Définissez des zones de sécurité Tout comme les principes cyber d'architecture ont mené à définir des zones logiques avec un cloisonnement et un filtrage adapté, des zones de sécurité physique peuvent être définies pour graduer les mesures appliquées en fonction de l'impact potentiel de l'accès physique à certains systèmes. Ensuite, en fonction de la zone, des mesures de sécurité plus ou moins restrictives peuvent être associées. Par exemple : Zone jaune - Poste informatique lambda : l'accès à la zone de travail où se situe le poste de travail est restreint par badge. Zone orange - Répartiteur réseau, serveur d'application métier non critique : L'équipement est hébergé dans une zone dont l'accès est restreint uniquement aux administrateurs de ces systèmes et dont le passage unitaire des personnes est contrôlé. Zone rouge – Serveurs d'infrastructure ou métier critiques, équipements de sécurité : En complément des mesures de la zone orange, une surveillance vidéo en temps réel doit être assurée. Protégez-vous des sinistres En dehors des mesures de protection, détection et réaction visant à empêcher ou limiter un acte malveillant, des mesures doivent aussi être prévues pour couvrir les sinistres. En effet, ils peuvent créer un impact important en matière de disponibilité ! Les sinistres peuvent avoir des causes très diverses, allant de l'incendie, le dégât des eaux, jusqu'au coup de pelleteuse dans l'arrivée électrique de votre salle serveur ou la fibre qui vous relie à Internet...

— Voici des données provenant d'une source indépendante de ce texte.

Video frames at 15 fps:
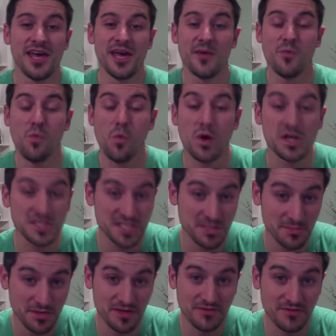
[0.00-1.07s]
and wants to
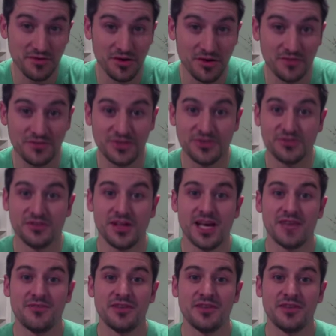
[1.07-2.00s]
be involved in your life.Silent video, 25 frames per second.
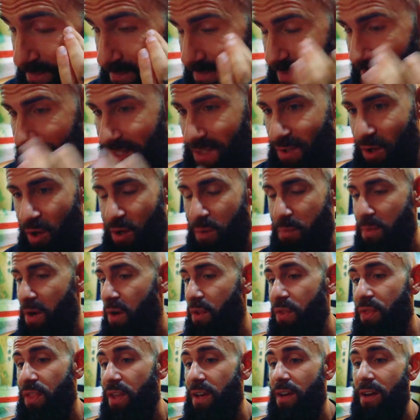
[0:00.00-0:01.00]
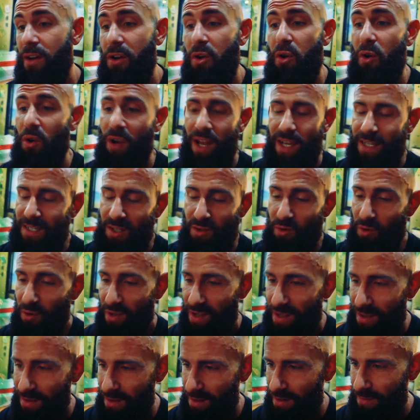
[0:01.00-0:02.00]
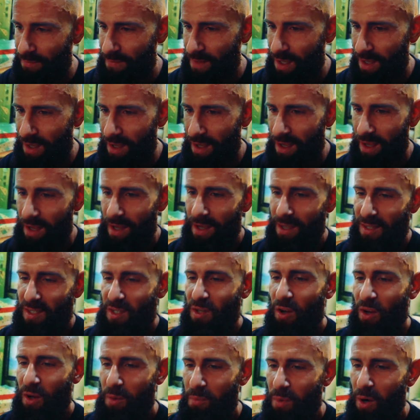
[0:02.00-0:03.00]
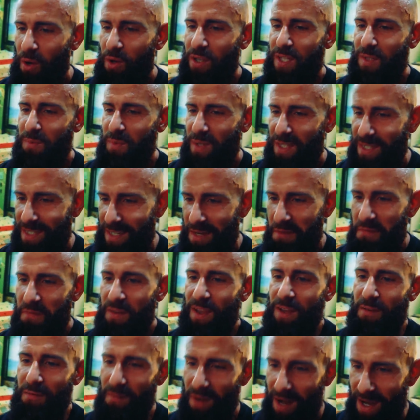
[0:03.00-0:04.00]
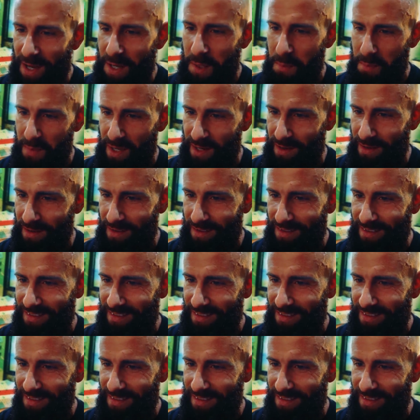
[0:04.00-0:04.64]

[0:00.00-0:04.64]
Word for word: It's not about the cholesterol either. It's not about a specific vitamin.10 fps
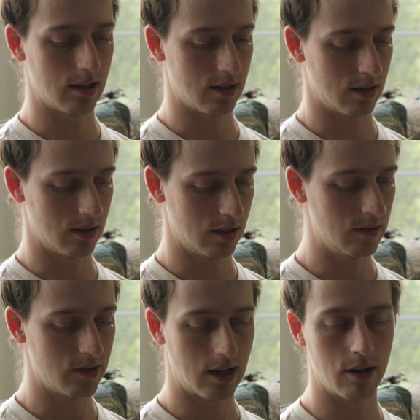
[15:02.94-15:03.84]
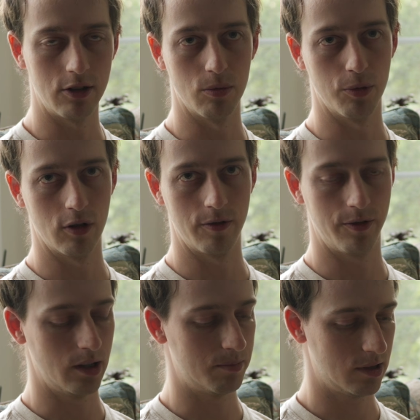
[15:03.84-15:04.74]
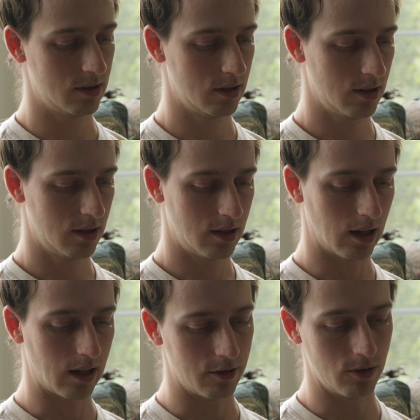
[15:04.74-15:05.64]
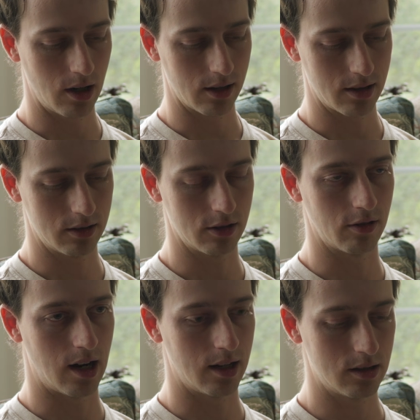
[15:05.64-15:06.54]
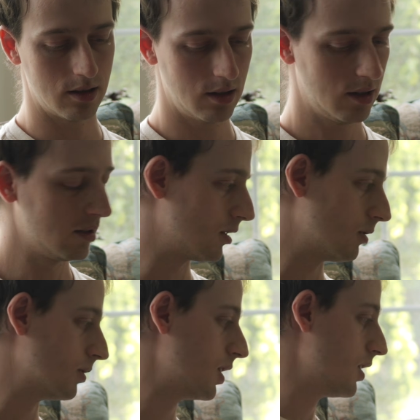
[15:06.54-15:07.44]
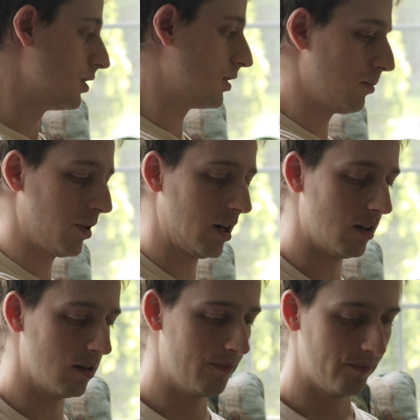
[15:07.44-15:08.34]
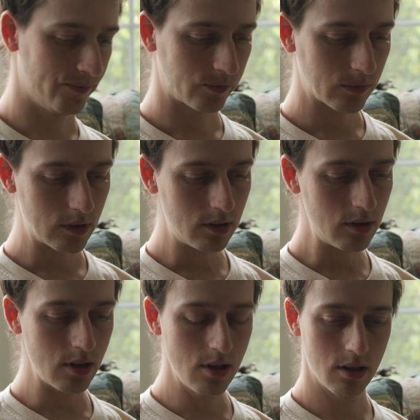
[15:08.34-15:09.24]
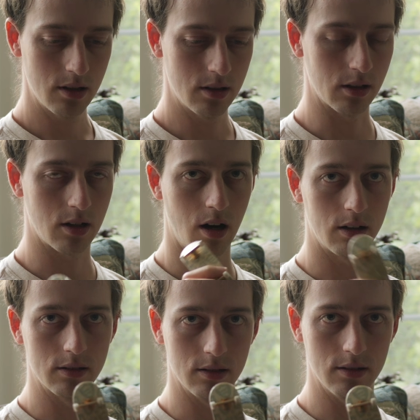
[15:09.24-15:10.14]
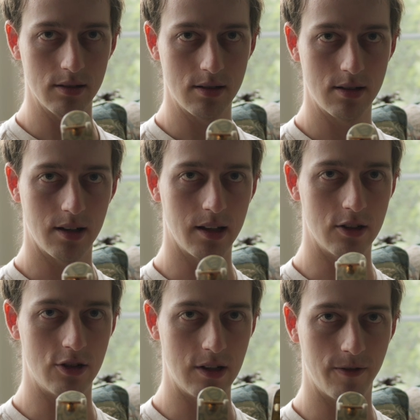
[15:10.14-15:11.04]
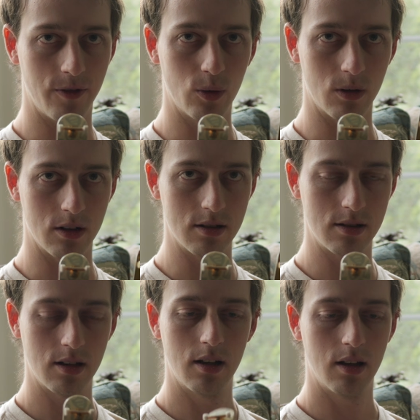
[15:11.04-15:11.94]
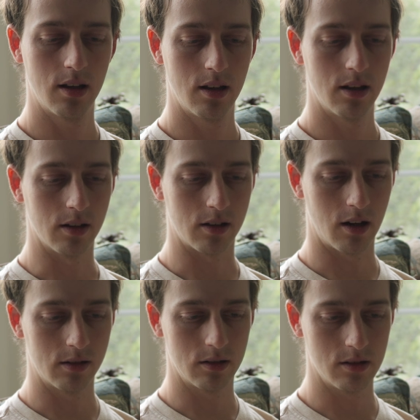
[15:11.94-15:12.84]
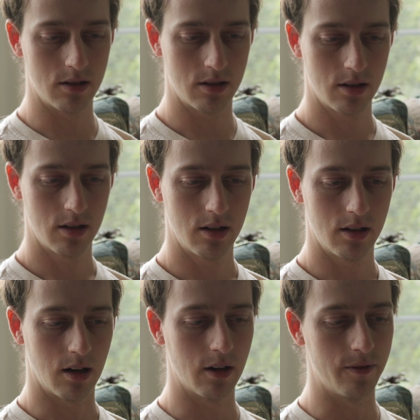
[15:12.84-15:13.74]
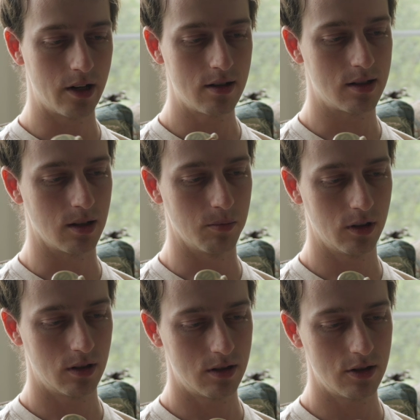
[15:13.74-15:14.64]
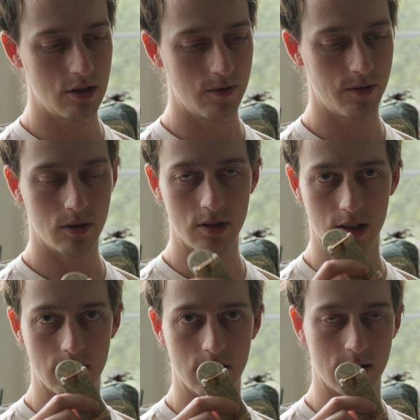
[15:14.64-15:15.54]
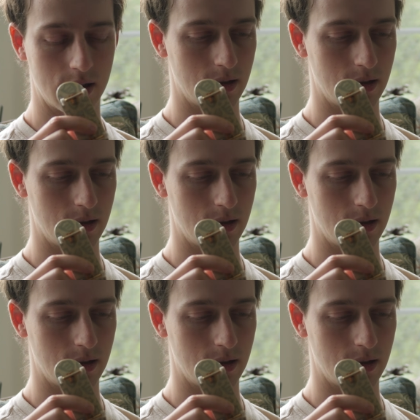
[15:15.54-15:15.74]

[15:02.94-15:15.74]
and even how your board flips and how you lock into grinds. So to compare the conicals and the G4s, the conicals are very similar to G4s. This is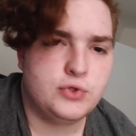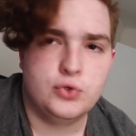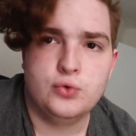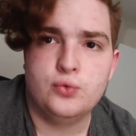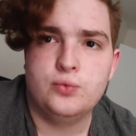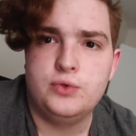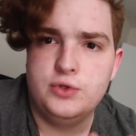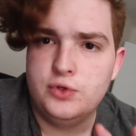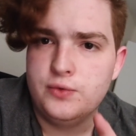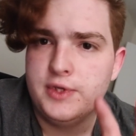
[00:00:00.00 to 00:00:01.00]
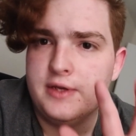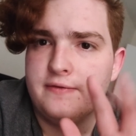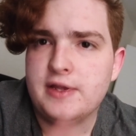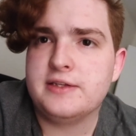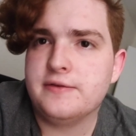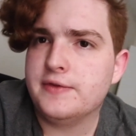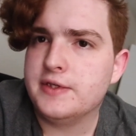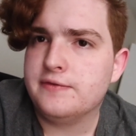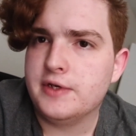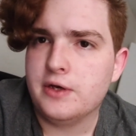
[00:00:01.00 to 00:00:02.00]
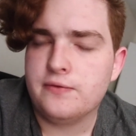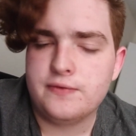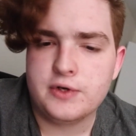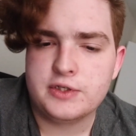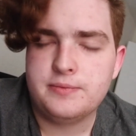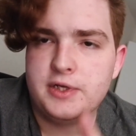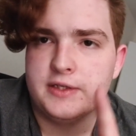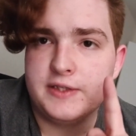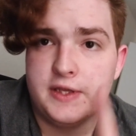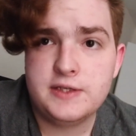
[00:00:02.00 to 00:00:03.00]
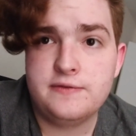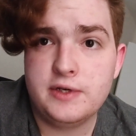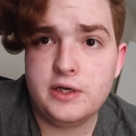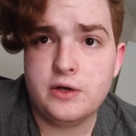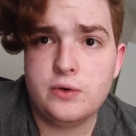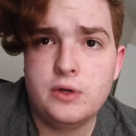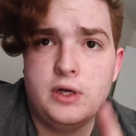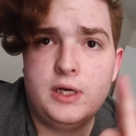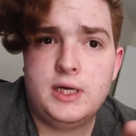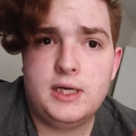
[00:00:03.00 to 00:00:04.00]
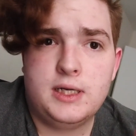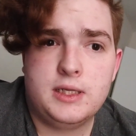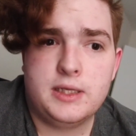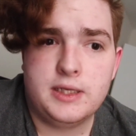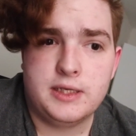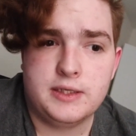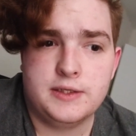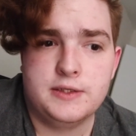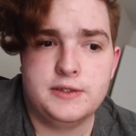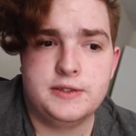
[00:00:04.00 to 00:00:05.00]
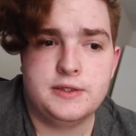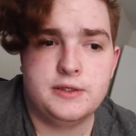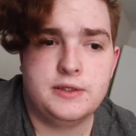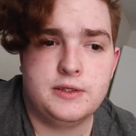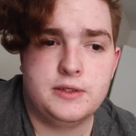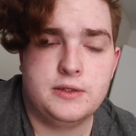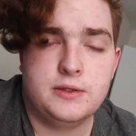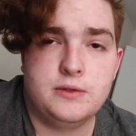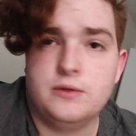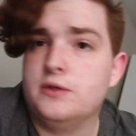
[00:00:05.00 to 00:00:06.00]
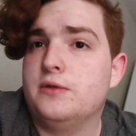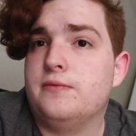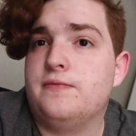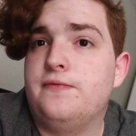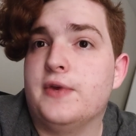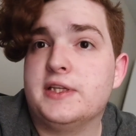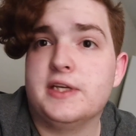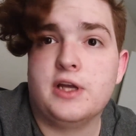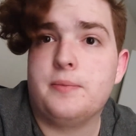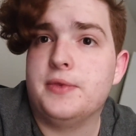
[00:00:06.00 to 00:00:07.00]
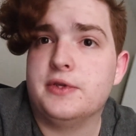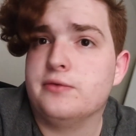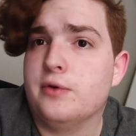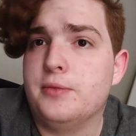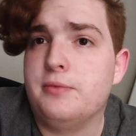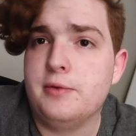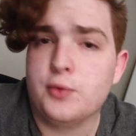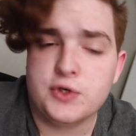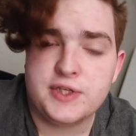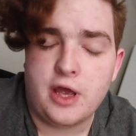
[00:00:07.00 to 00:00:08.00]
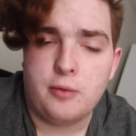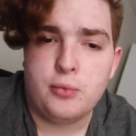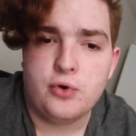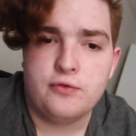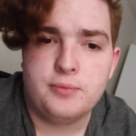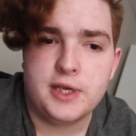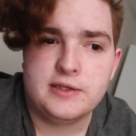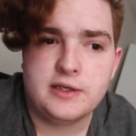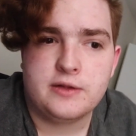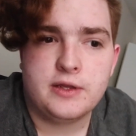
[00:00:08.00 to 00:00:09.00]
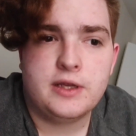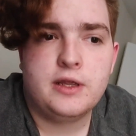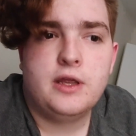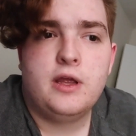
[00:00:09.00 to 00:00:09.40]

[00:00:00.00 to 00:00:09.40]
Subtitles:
to do the events of this video first, because this video is fixing up this room to be more soundproof, basically.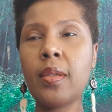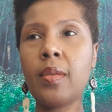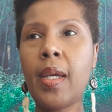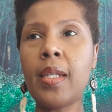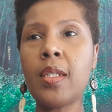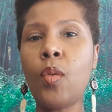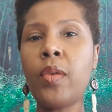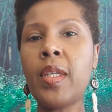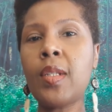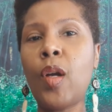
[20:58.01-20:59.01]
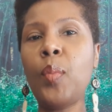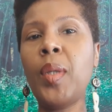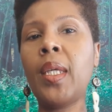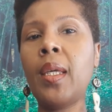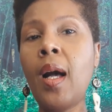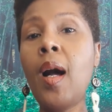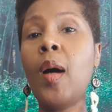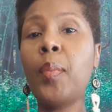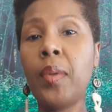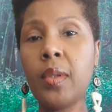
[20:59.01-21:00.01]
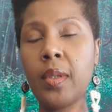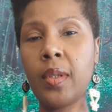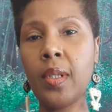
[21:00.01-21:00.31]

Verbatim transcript: right? So where they start picking up the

Protection contre les incendies : détection et extinction automatique
Protection contre les dégâts des eaux : détection d'eau ou d'humidité, localisation de locaux (en particulier, les salles serveurs) hors de zones exposées à une inondation naturelle Alimentation électrique : diversification (source et chemin de raccordement) des arrivées électriques, onduleur et groupe électrogène Chaleur : climatisation, détection de passage de seuil de température Sécurité des câblages : protection des chemins de câble, diversification des raccordements, choix de zones non exposées à des travaux publics Foudre : paratonnerre, coupes circuits. ... Ces différentes mesures peuvent bien sûr être complétées par des locaux redondants pour héberger une réplication des systèmes les plus critiques, ainsi que la définition et mise en œuvre de plans de reprise ou de continuité d'activité.
Dans le prochain chapitre, nous traiterons des spécificités de sécurisation des
systèmes industriels, pour lesquels la prise en compte de la sécurité physique et sécurité des personnes est bien imprégnée, mais les mesures de sécurité cyber souvent insuffisantes. En résumé La sécurité physique repose sur des mesures de protection, détection et réaction. Des zones de sécurité physique doivent être définies, en cohérence avec la sécurité logique et l'impact potentiel d'une compromission. Les zones de sécurité physique permettent d'appliquer des mesures de manière graduée et proportionnelle à l'impact potentiel d'un acte de malveillance ou d'un sinistre. Il ne faut pas oublier les sinistres (causes non malveillantes) : incendie, dégât des eaux, alimentation électrique, chaleur, foudre.